** Information given follows **

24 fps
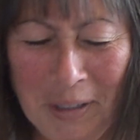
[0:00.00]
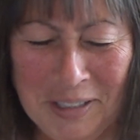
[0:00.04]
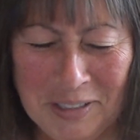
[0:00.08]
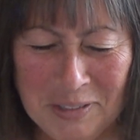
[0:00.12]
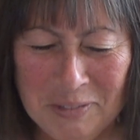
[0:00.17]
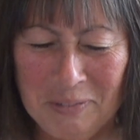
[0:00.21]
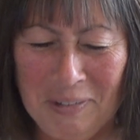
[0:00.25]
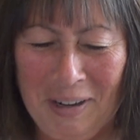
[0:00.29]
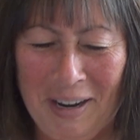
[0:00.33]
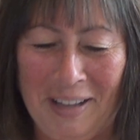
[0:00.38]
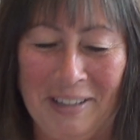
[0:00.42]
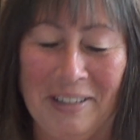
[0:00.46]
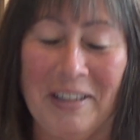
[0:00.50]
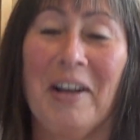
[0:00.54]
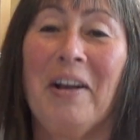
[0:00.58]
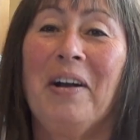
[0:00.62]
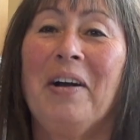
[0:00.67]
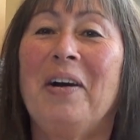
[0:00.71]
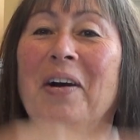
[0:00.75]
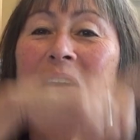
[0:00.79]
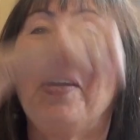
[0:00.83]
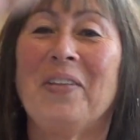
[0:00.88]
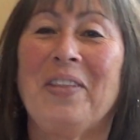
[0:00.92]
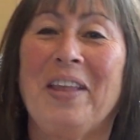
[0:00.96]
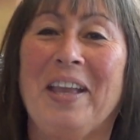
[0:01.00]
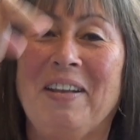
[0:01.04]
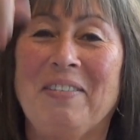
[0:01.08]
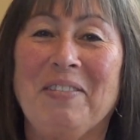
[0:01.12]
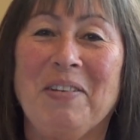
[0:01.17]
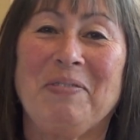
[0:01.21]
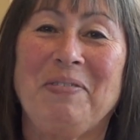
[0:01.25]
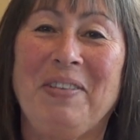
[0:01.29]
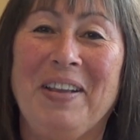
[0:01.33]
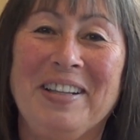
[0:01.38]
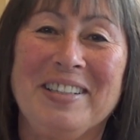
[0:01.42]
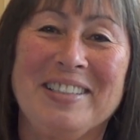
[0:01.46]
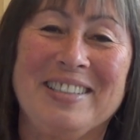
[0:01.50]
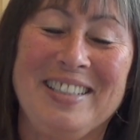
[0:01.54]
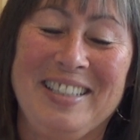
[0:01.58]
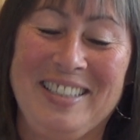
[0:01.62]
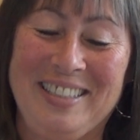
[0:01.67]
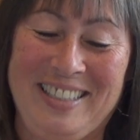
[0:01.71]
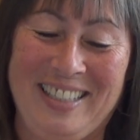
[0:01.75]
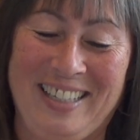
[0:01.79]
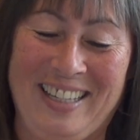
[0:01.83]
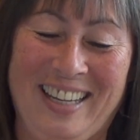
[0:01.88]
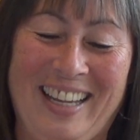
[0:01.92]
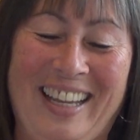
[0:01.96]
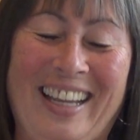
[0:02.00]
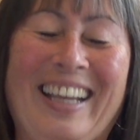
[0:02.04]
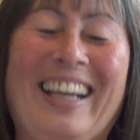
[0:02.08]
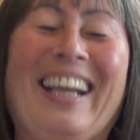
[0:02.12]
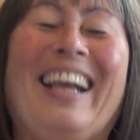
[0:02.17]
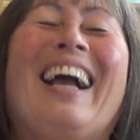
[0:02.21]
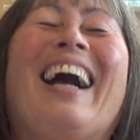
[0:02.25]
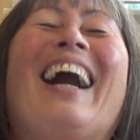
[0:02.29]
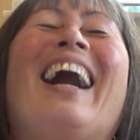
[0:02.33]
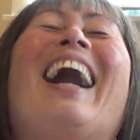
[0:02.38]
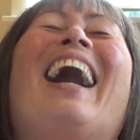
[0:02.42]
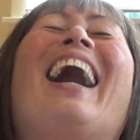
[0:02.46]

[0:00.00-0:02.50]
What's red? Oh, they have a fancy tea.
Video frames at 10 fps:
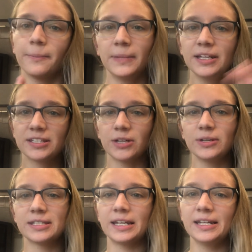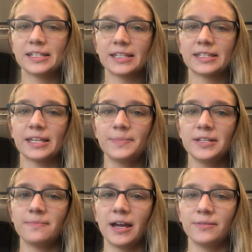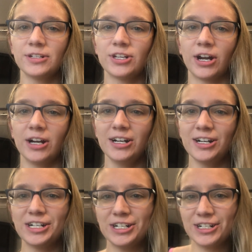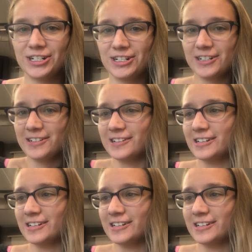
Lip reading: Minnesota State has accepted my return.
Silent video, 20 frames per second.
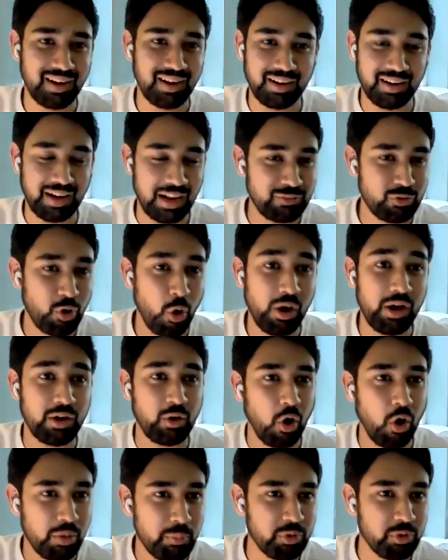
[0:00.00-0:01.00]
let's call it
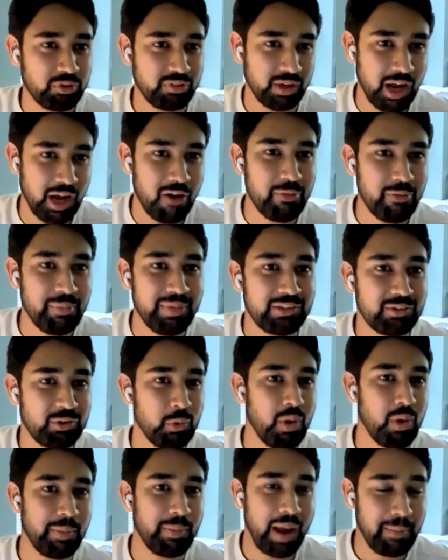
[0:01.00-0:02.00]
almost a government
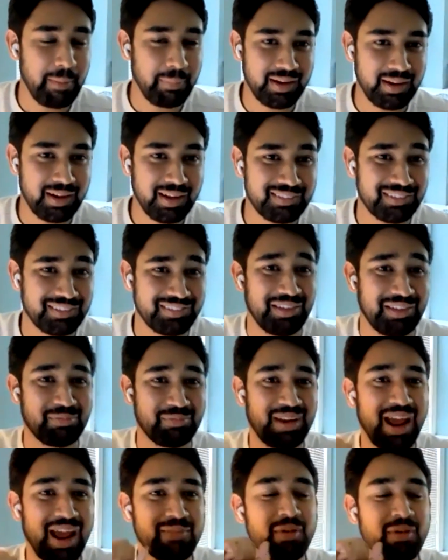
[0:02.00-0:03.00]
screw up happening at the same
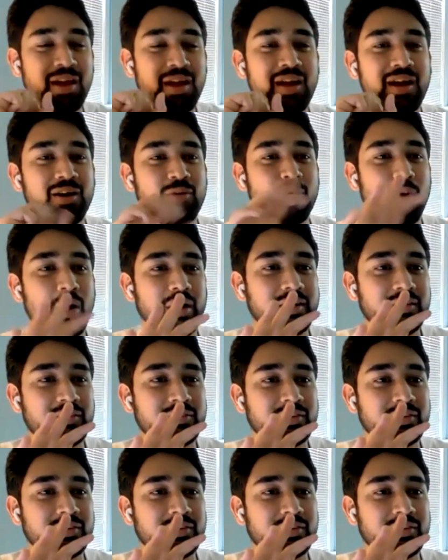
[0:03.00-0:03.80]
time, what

** End of Information given **

Work to be completed
Your job is to copy every entry exactly. Omit the pictures.

Result
24 fps
[0:00.00]
[0:00.04]
[0:00.08]
[0:00.12]
[0:00.17]
[0:00.21]
[0:00.25]
[0:00.29]
[0:00.33]
[0:00.38]
[0:00.42]
[0:00.46]
[0:00.50]
[0:00.54]
[0:00.58]
[0:00.62]
[0:00.67]
[0:00.71]
[0:00.75]
[0:00.79]
[0:00.83]
[0:00.88]
[0:00.92]
[0:00.96]
[0:01.00]
[0:01.04]
[0:01.08]
[0:01.12]
[0:01.17]
[0:01.21]
[0:01.25]
[0:01.29]
[0:01.33]
[0:01.38]
[0:01.42]
[0:01.46]
[0:01.50]
[0:01.54]
[0:01.58]
[0:01.62]
[0:01.67]
[0:01.71]
[0:01.75]
[0:01.79]
[0:01.83]
[0:01.88]
[0:01.92]
[0:01.96]
[0:02.00]
[0:02.04]
[0:02.08]
[0:02.12]
[0:02.17]
[0:02.21]
[0:02.25]
[0:02.29]
[0:02.33]
[0:02.38]
[0:02.42]
[0:02.46]

[0:00.00-0:02.50]
What's red? Oh, they have a fancy tea.
Video frames at 10 fps:
Lip reading: Minnesota State has accepted my return.
Silent video, 20 frames per second.
[0:00.00-0:01.00]
let's call it
[0:01.00-0:02.00]
almost a government
[0:02.00-0:03.00]
screw up happening at the same
[0:03.00-0:03.80]
time, what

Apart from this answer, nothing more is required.